Aim of the exercise. Give the lines again exactly as they appear below, from the line with "[00:35:10.22 to 00:35:11.22]" to the line with "[00:35:13.22 to 00:35:14.02]", both included, and only those lines. Leave every picture out.

Dataset records.
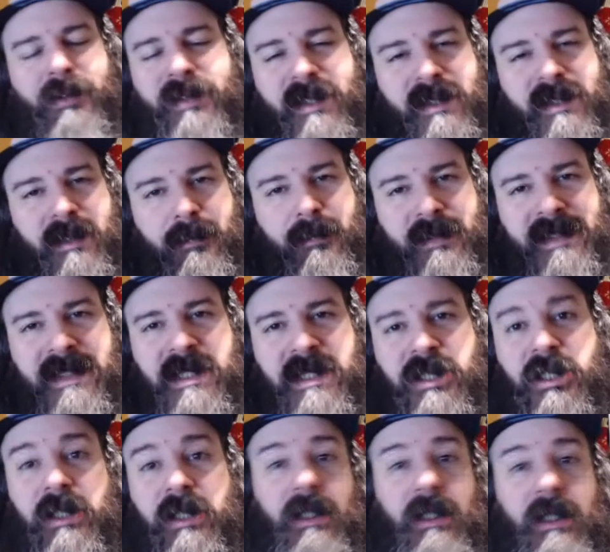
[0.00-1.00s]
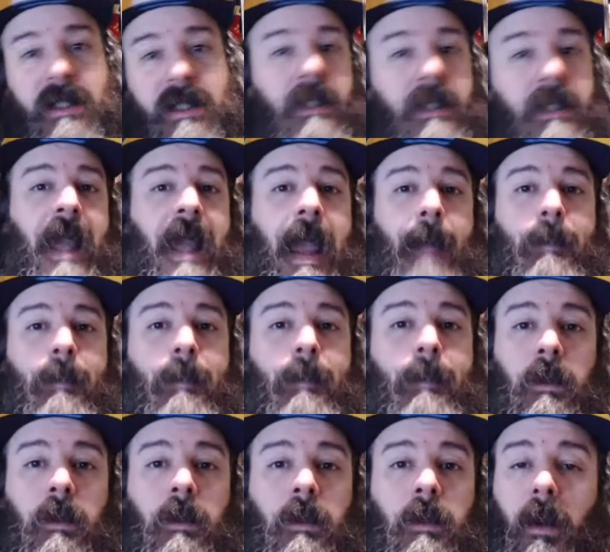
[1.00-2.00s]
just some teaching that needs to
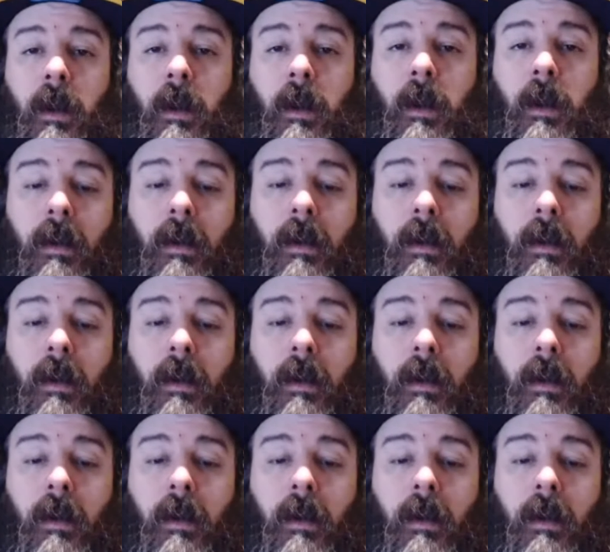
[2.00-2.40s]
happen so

...

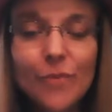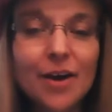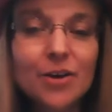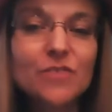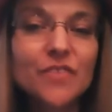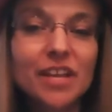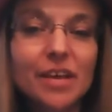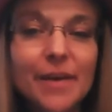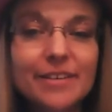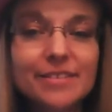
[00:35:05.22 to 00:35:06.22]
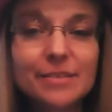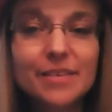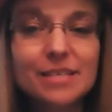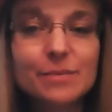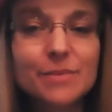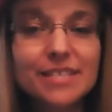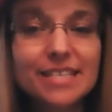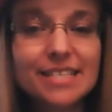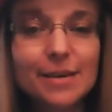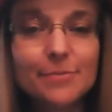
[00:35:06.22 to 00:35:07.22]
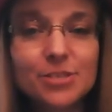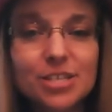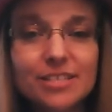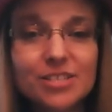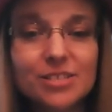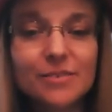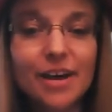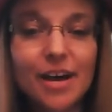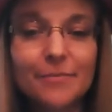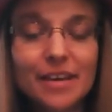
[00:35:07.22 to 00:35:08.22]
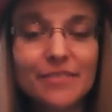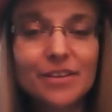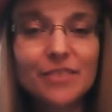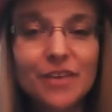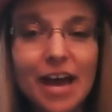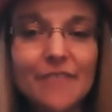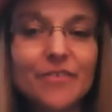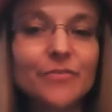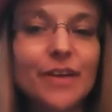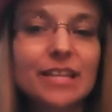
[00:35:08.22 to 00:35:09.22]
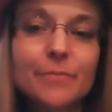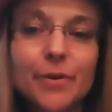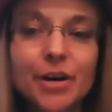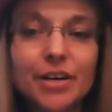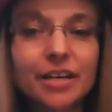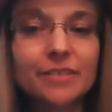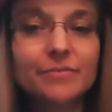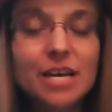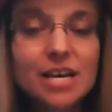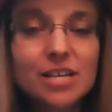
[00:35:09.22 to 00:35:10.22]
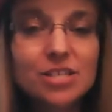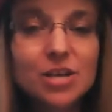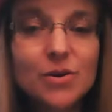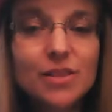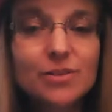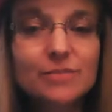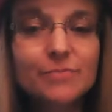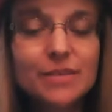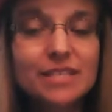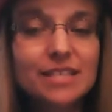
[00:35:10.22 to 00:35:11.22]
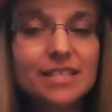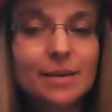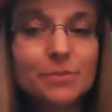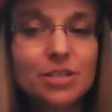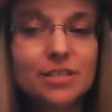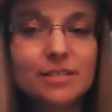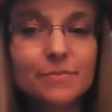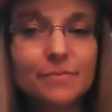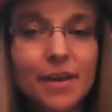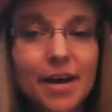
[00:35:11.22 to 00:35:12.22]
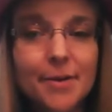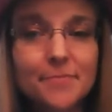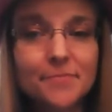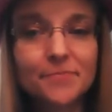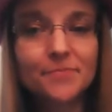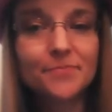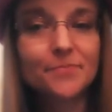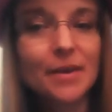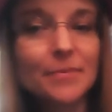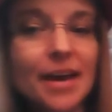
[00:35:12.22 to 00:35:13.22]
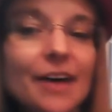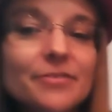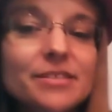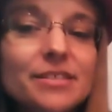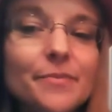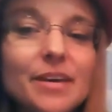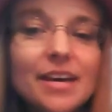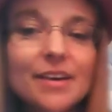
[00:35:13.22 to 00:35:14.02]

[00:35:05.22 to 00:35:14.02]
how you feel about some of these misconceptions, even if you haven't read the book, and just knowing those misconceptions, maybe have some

---

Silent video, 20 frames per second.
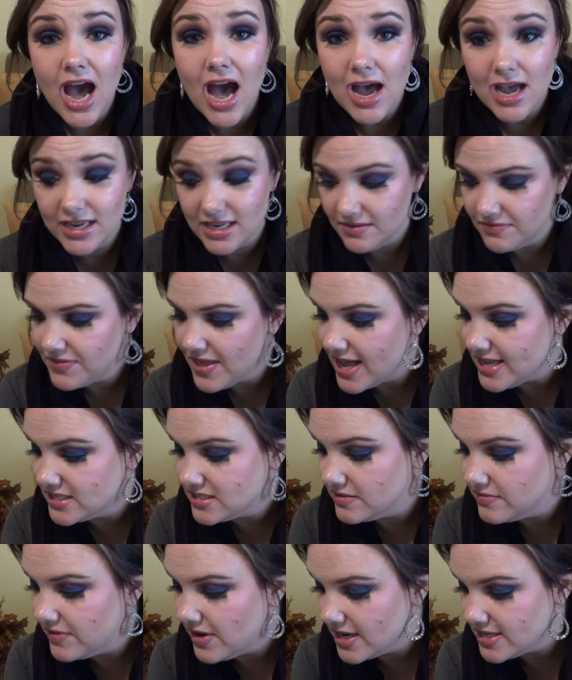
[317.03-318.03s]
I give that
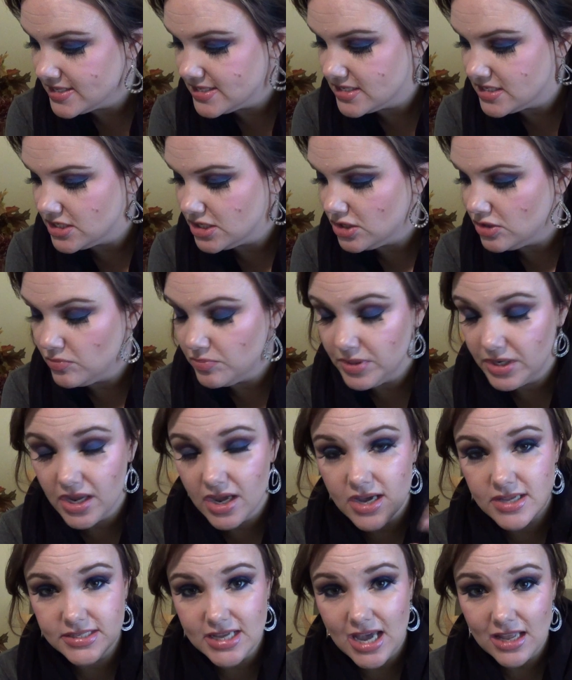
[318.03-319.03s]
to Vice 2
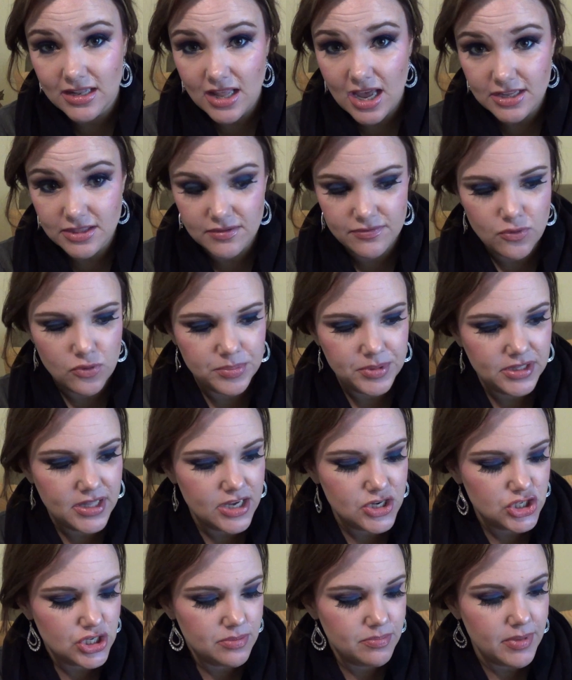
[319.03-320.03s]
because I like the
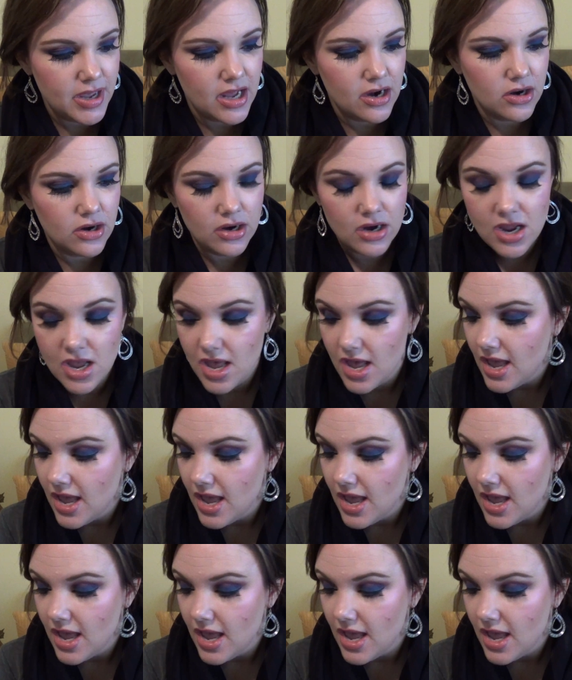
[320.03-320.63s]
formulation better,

Output for this task.
[00:35:10.22 to 00:35:11.22]
[00:35:11.22 to 00:35:12.22]
[00:35:12.22 to 00:35:13.22]
[00:35:13.22 to 00:35:14.02]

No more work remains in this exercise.